═════ Input records
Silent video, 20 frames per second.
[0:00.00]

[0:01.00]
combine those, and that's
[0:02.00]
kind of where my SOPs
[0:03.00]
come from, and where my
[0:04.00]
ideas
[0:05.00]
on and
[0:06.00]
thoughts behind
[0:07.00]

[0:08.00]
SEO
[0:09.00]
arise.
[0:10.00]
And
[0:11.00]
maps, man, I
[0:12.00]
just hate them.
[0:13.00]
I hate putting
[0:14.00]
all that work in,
══════════
═════ Input records
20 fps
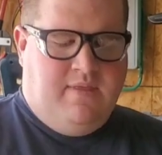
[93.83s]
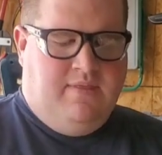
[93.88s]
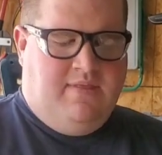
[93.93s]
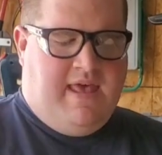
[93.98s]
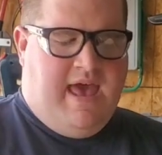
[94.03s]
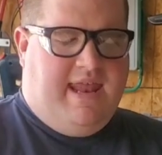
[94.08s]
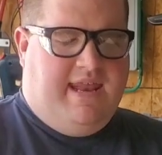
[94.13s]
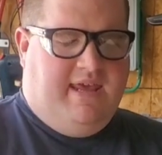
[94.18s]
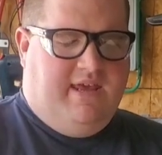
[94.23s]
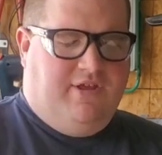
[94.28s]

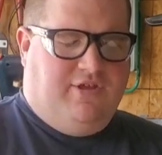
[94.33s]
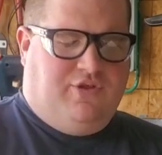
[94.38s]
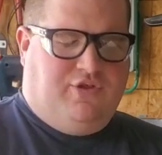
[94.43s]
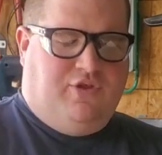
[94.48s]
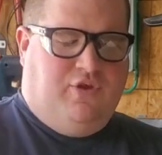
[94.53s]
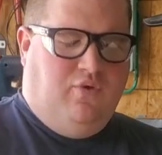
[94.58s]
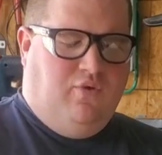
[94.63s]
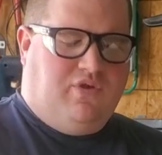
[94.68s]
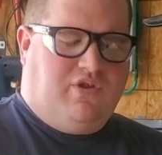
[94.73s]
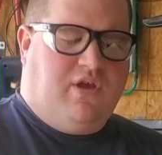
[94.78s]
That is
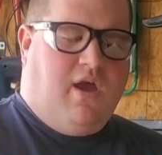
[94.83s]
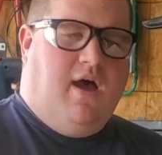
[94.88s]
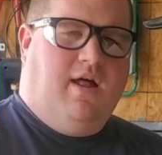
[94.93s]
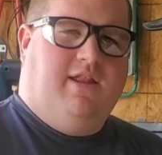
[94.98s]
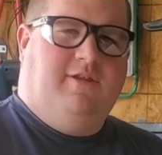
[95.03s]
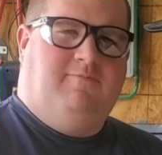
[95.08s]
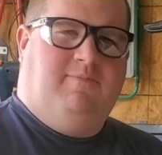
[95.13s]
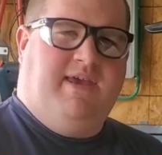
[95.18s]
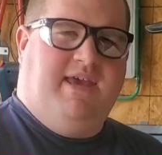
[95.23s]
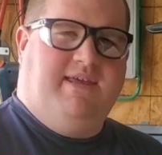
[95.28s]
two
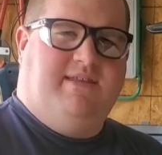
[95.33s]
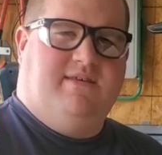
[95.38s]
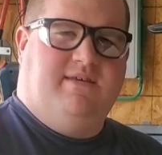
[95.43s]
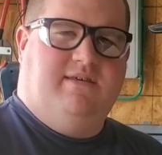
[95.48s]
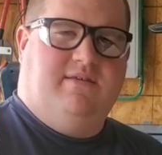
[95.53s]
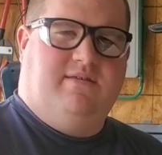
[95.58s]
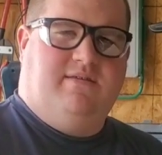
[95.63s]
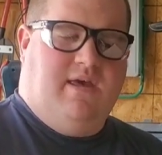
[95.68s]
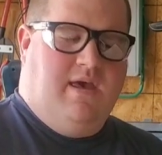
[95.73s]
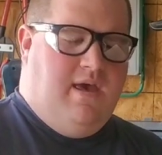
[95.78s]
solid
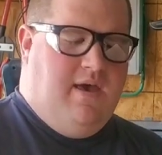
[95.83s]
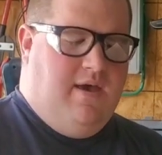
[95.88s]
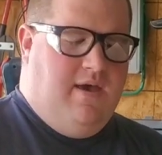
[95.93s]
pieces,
══════════
═════ Input records
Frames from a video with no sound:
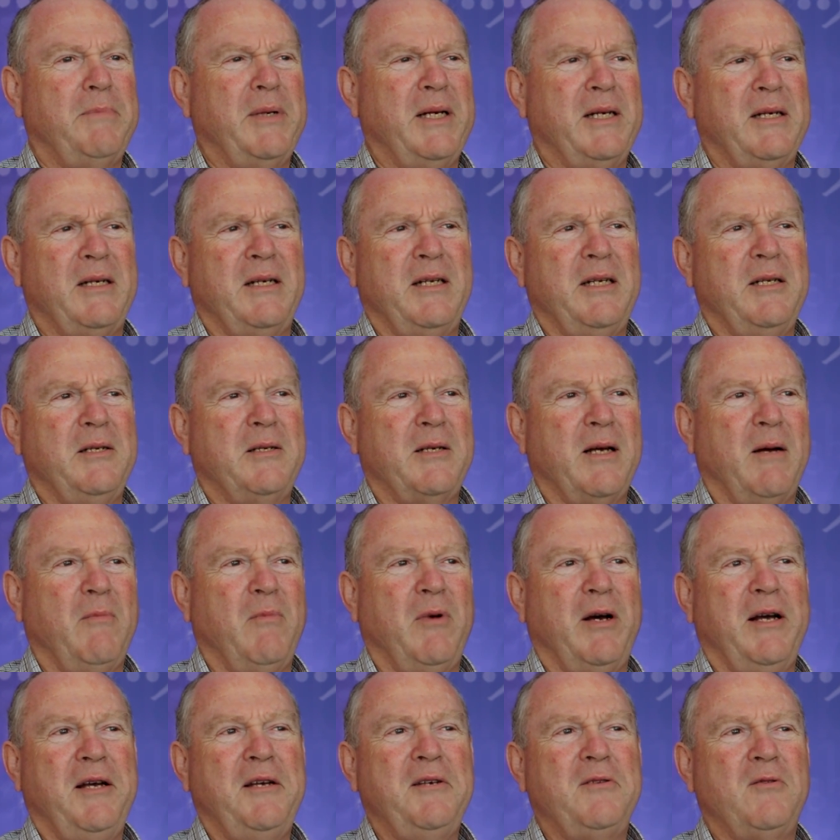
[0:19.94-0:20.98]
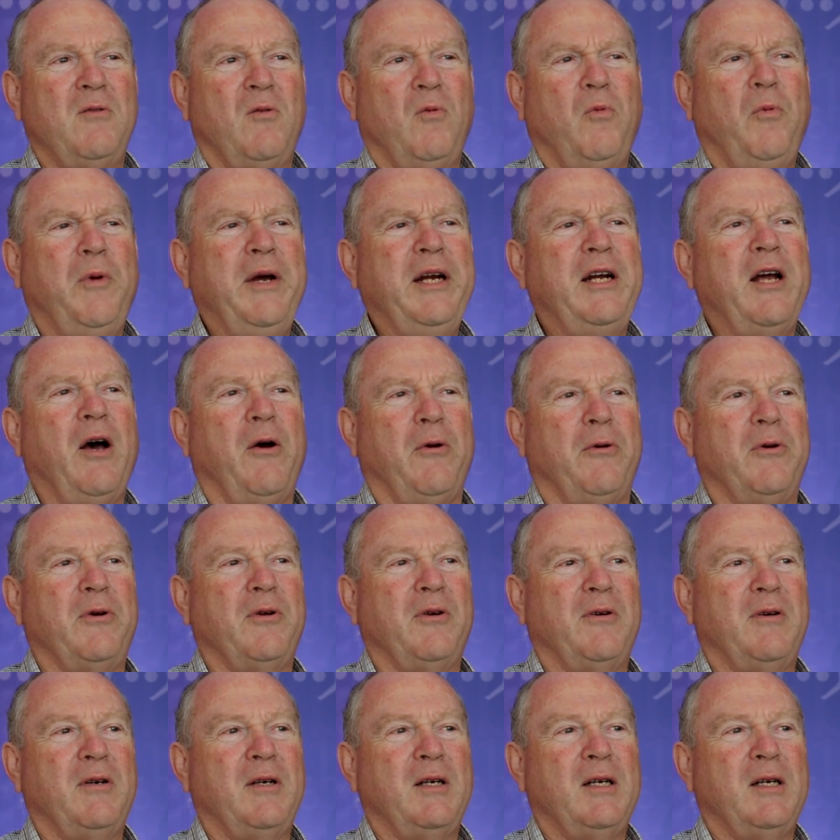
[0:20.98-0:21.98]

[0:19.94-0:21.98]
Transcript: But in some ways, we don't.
══════════
__Exercise__: Please tally the lines above that contain "video" and report nothing but the total.

__Worked solution__: 2